While a student in London from 1956, I followed with keen interest, and was greatly inspired by, the activities of Bertrand Russell (Earl Russell) as leader of the movement for world peace and for the amelioration of the conditions of life of the underprivileged members of society. Much later in my life, I read his Autobiography, first published in 1967 when he was 95, which profoundly impacted on me intellectually. He became for me the greatest living legend.
His intellectual exploits began with Mathematics, on which he had written several works, notably Principles of Mathematics (1904) and Principia Mathematica (1910). The later work, which took ten years to complete, he referred to as his magnum opus. It was indeed a magnum opus, not because of its enormous size, but because it was a major treatise and a masterpiece. In terms of sheer size, his description of it in his Autobiography at page 152 testifies to this :
“I worked at it from ten to twelve hours a day for about eight months in the year, from 1907 to 1910. The manuscript became more and more vast, and every time that I went out for walk I used to be afraid that the house would catch fire and the manuscript get burnt up. It was not, of course, the sort of manuscript that could be typed, or even copied. When we finally took it to the University Press, it was so large that we had to hire an old four wheeler for the purpose.”
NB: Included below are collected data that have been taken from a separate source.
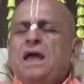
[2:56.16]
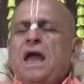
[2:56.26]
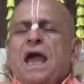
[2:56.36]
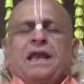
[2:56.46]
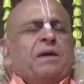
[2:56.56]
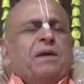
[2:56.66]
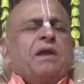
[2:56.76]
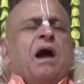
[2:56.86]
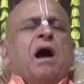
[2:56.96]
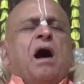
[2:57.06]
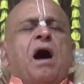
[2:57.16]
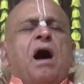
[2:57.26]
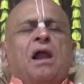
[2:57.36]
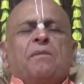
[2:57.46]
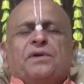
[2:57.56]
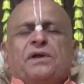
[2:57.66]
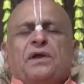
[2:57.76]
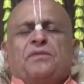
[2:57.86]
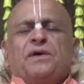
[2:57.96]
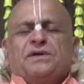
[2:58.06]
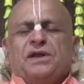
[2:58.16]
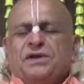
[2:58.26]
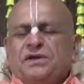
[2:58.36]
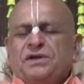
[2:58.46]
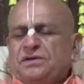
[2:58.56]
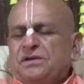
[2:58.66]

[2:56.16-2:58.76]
and given all material facilities.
It was published as a three-volume work : see his My Philosophical Development (1959) chapters 7 and 8.
His works in Mathematics were somewhat dwarfed by those in Philosophy, which became his major intellectual preoccupation, clearly overshadowing Mathematics. His full-length books in Philosophy, numbering over 44, are of such incomparably intellectual profundity to have established him as “probably the greatest of living philosophers” and the “philosopher of the century”. They mark an epoch in Philosophy, the Bertrand Russell epoch, on which several books have been written; they earned him the rare distinctive honour of O.M. and the Nobel Prize in Literature.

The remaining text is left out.